• _Your assignment_: When you reach the line in the data below that contains "[00:01:46.60 to 00:01:47.60]", please start repeating lines exactly, and stop after the line that contains "[00:01:51.60 to 00:01:51.77]", repeating nothing else.

Collected data entries
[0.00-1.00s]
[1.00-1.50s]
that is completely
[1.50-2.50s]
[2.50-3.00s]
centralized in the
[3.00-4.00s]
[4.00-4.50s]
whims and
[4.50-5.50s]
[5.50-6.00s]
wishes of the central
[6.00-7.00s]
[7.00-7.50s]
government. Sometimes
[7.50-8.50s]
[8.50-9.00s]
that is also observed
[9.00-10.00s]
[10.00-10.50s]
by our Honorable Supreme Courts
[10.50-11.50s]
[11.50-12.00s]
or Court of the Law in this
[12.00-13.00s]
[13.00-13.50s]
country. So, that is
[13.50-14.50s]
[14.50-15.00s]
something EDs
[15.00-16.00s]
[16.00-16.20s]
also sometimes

---

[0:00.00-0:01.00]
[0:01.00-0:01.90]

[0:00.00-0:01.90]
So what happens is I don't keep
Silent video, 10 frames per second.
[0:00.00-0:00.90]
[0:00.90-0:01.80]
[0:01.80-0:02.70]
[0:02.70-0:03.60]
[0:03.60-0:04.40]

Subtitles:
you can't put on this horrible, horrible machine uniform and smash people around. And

--

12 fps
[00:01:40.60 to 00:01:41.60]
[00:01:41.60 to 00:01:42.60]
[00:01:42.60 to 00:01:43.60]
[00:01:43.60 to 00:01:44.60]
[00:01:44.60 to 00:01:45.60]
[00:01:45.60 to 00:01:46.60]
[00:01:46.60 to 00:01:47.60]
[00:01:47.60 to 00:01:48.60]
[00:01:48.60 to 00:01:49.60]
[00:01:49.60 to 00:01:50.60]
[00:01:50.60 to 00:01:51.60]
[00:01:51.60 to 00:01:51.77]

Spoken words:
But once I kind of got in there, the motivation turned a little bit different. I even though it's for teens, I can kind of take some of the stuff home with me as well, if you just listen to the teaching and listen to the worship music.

• _Your response_:
[00:01:46.60 to 00:01:47.60]
[00:01:47.60 to 00:01:48.60]
[00:01:48.60 to 00:01:49.60]
[00:01:49.60 to 00:01:50.60]
[00:01:50.60 to 00:01:51.60]
[00:01:51.60 to 00:01:51.77]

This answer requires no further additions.